Regisseurin und Drehbuchautorin Monja Art hat mit „Siebzehn“ ein gekonnt komponiertes und realitätsnahes Spielfilmdebut vorgelegt. Mise en scene im letzten Sommer vor der Matura in einer Schule im Süden von Wien.

Es geht um Sehnsucht und um einen unausweichlichen Übergang – um das Coming of Age, das Ende der Jugend. Schon das Drehbuch wurde mehrfach ausgezeichnet, zuletzt mit dem DACHS-Drehbuch Preis 2017,  der fertige Film auf zahlreichen Festivals prämiert und Hauptdarstellerin Elisabeth Wabitsch gewürdigt.

Warum gerade siebzehn? „Es ist meine Lieblingszahl neben 21 und 27. Sie ist ausgeschrieben und in Zahlen wunderschön. Siebzehn Jahre bedeuten aber auch einen Umbruch, weil man sich ein Jahr vor der Matura noch in einer vertrauten Situation befindet, die unweigerlich zu Ende geht“, erklärt Monja Art, die endlich einen guten österreichischen Coming of Age Film machen wollte. „Im Prinzip ist ,Siebzehn‘ ein Film wie eine Serie. Es gibt viele Charaktere und unterschiedliche Liebeskonstellationen, die parallel erzählt werden.“

Wer so ein fulminantes Drehbuch vorlegt, muss sich fragen lassen, wie viel von der eigenen Person im Plot verarbeitet wurde.
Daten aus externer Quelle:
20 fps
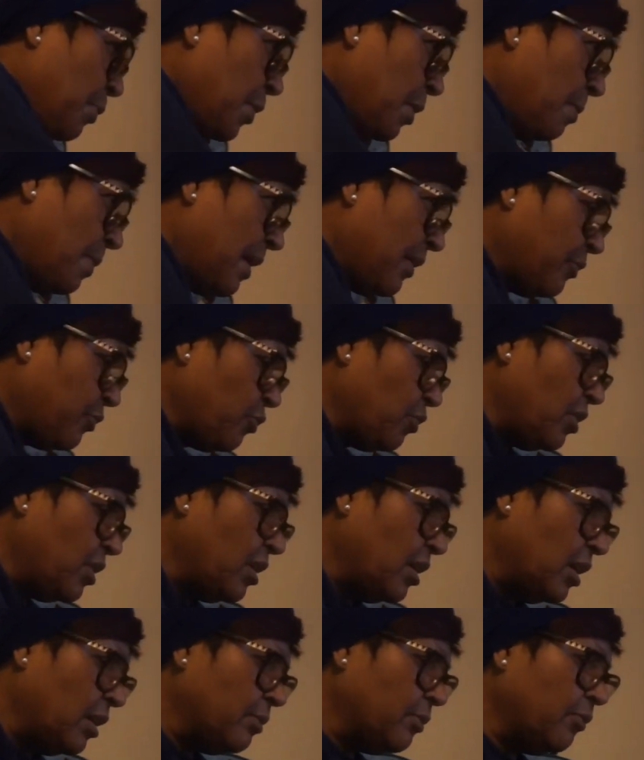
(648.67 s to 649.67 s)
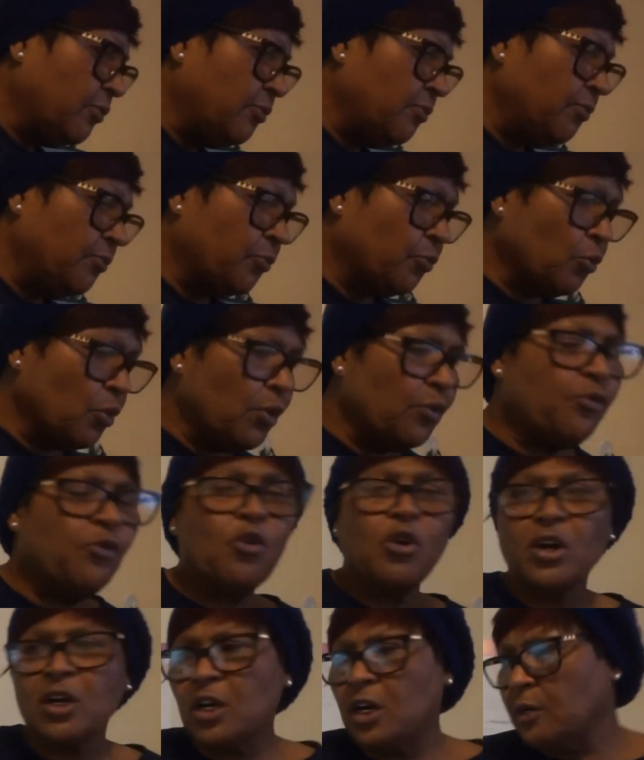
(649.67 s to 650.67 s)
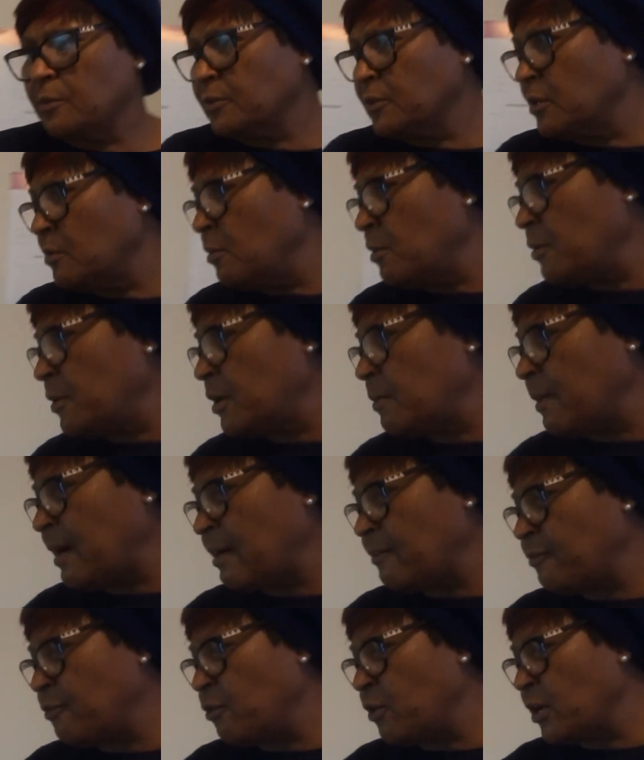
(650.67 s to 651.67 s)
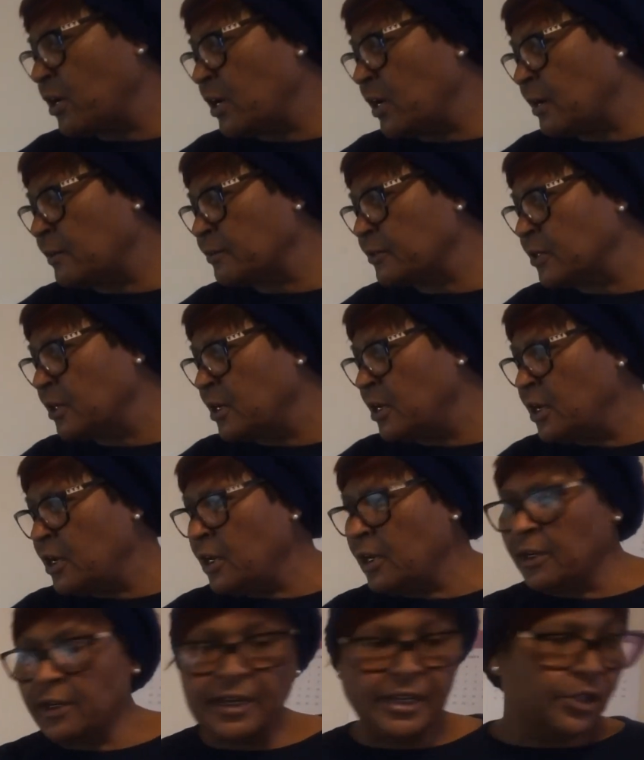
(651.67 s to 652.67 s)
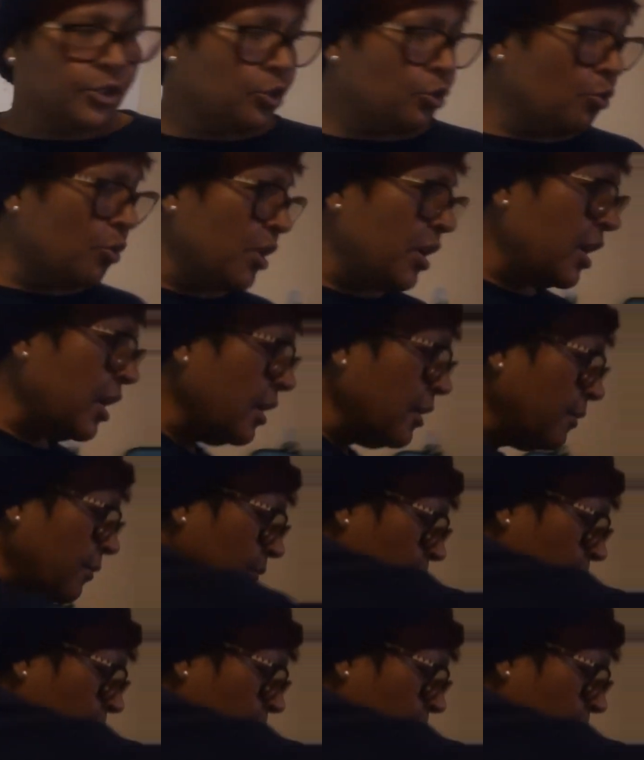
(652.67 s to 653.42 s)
put about 3 cups. 4 cups. We'll put about 4 cups. That's 3.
Monja hat sich für ihre Heimatgemeinde als Schauplatz entschieden, sie war selbst in einer Schule mit Uniform und Internat und sie hatte bestimmt einen Schwarm. Aber sie kontert: „Eine Gruppe ehemaliger Mitschüler hat sich den Film gemeinsam angesehen und mir im Spaß mit dem Anwalt gedroht, falls sie sich in einer Figur wiederentdeckten. Sie sind nicht fündig geworden.“

Wiewohl Monja schon mit drei Jahren Schriftstellerin werden wollte und gleich vier wissen­schaftliche Abschlussarbeiten verfasst hat, fällt ihr das Drehbuchschreiben schwer. Und sie will mit einem verbreiteten Irrtum aufräumen: „Es kann nicht jeder Drehbücher schreiben, nur weil er oder sie gerne Filme schaut“. Sie findet, dass Stoffentwicklung samt Dramaturgie und Figuren­entwicklung in Österreich eher stiefmütterlich behandelt werden – es braucht Zeit und wird kaum unterstützt.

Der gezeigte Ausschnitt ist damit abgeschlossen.